Some solid work by Great Divide here, and a nice demolition of the notion that hoppy beer has to be brewery-fresh to be worth drinking.

10 March 2011

Stateside classics

Rounding up the American beer evening that Reuben hosted a while back with three breweries whose stuff really stood out.

I've already covered a few from Great Divide, though I was surprised on checking back that I've never had their Titan IPA before -- I guess Hercules, the double IPA, occupies a similar space in my head. It's been my loss too as this is great stuff: that classic sherbet character of US IPA finishing with an intense oily bitterness that really wakes up the palate. Dialling the hops back but keeping the sherbet there's Samurai, brewed with rice. It's a suitably pale yellow but is no dull watery cheap-tasting guzzler. Lots of zesty lemon flavours leap out of the glass and the body is remarkably full, given the look of the thing. Lots of fizz, on the downside, but still a quality beer.

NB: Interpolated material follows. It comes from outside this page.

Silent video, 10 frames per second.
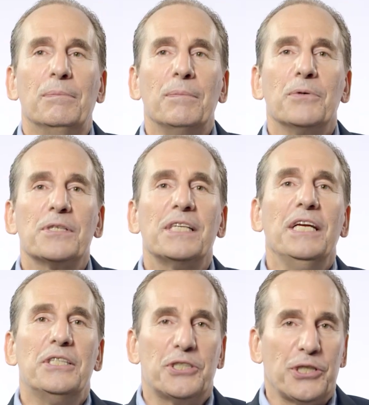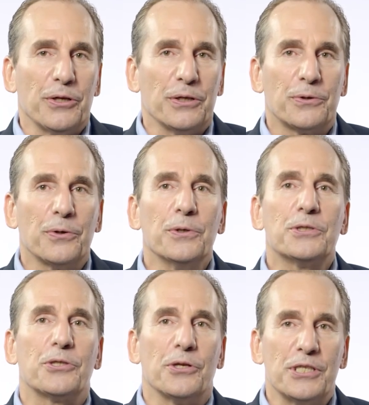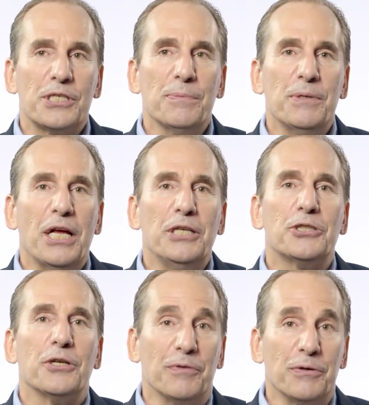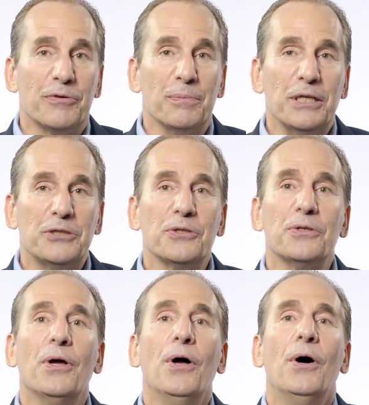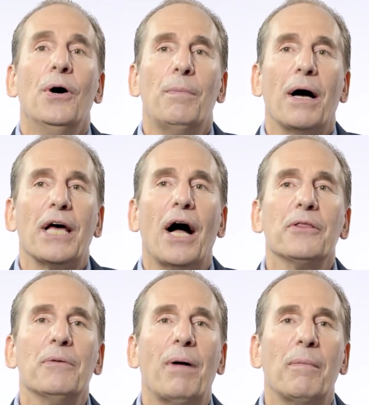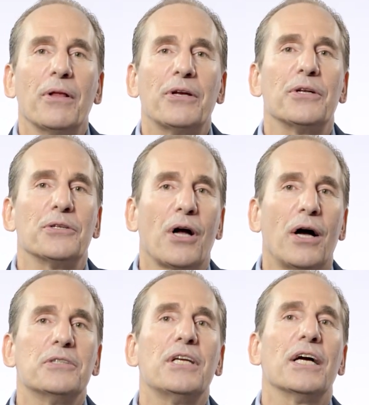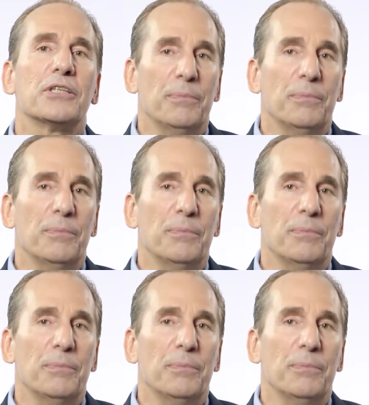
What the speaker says: member states shall encourage the dissemination of information about how the public can contact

Somewhere between these two comes Denver Pale Ale. Aroma of biscuits and fresh fruit, with honey added into the mix on tasting. It's a smooth and mellow ale, worth taking time over. As is the Great Divide porter Saint Bridget's (we'll pass discreetly over the trucker's mudflap of a label). It's absolutely packed with rich and warming chocolate flavours, to the point of seeming almost powdery.

Next up a brewery I had never heard of before: Lazy Magnolia of Mississippi: the Magnolia State, dontcherknow. Indian Summer promised more than it gave. Yes it's a wheat beer, but there's more than the average amount of coriander and orange peel in here giving it some lovely light botanicals on the nose. The taste is oddly sour, however: a throwback to when Hoegaarden was spontaneously fermented, perhaps? Anyway, when the label says "Spiced Ale" I expect a bit more welly.

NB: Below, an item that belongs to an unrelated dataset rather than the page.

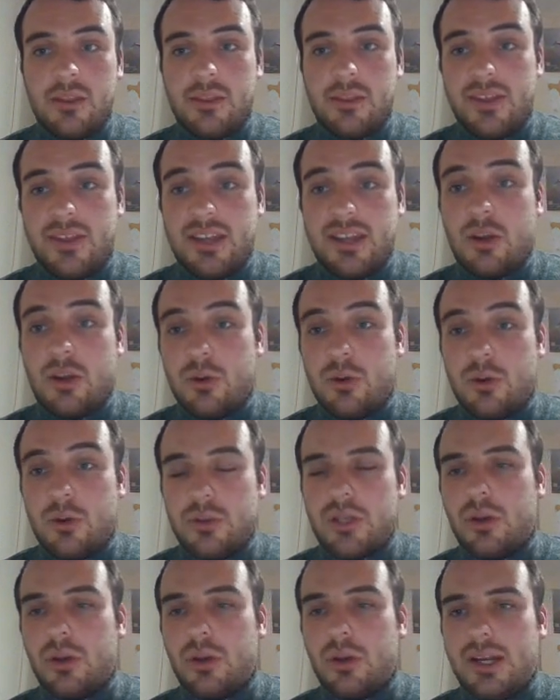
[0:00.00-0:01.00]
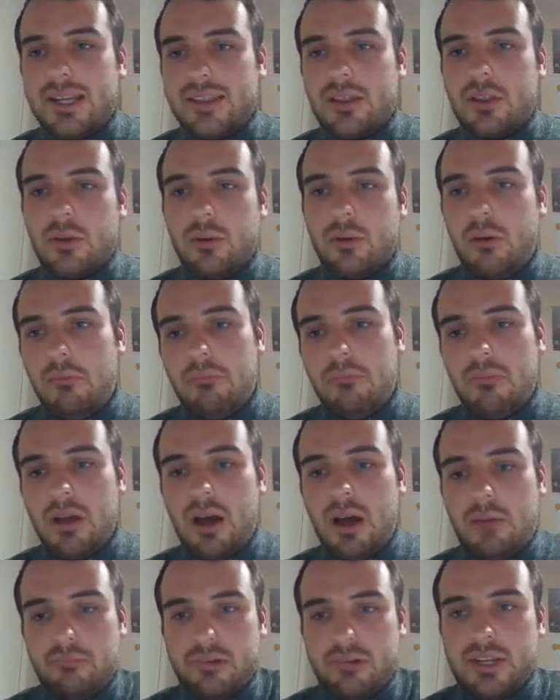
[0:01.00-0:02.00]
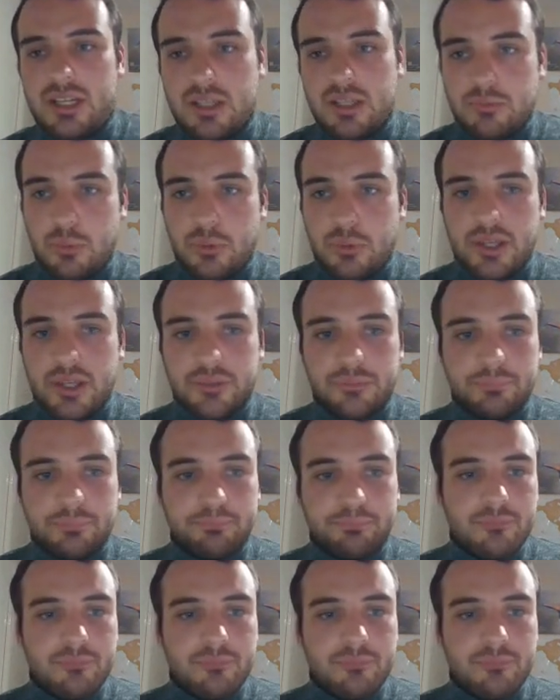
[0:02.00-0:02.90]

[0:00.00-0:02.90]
so they know that you're likely to do unpredictable things.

Such shortcomings were more than made up for by the other offer from Lazy Magnolia: Southern Pecan. It's banoffi as beer: heavy, sweet yet deliciously moreish with lots of biscuits and brown sugar, plus the pecans, of course. Easily the best American brown ale I've ever met.

Finally, to a brewery particularly close to our host's heart and one whose beers he particularly wanted to introduce us to: Bell's of Kalamazoo. The sunny orange and turquoise branding of Oberon is entirely appropriate. Another wheat beer, this one shows lots of light and breezy fruit, with candied orange in the driving seat. It's fun and dangerously easy drinking at 5.8% ABV -- that's going to sneak up on you pretty quickly, I reckon.

The brewery's IPA is called Two Hearted making it, as far as I know, the only commercial beer in existence named in tribute to Doctor Who. A whopping 7% ABV would suggest that this is an all-American badboy, but my impressions were more those of the better class of British IPA. It's that balance of bitter marmalade on a big toasted grain body, perhaps finishing a tiny bit soapy or metallic that has me recalling White Shield and Bengal Lancer. It's a comfortable and balanced beer: hopped up and powerfully strong, of course, but gentle and reassuring with it.

Enough beers for one afternoon's drinking? Time to grab the last bus back to the big smoke? Oh just a pint from the kegerator for the road, then...

Thanks to Adam and Richard for bringing along beers and for the company, and a massive thank you to Reuben and Hilary for a great day out and one hell of a virtual tour of American breweries both great and small.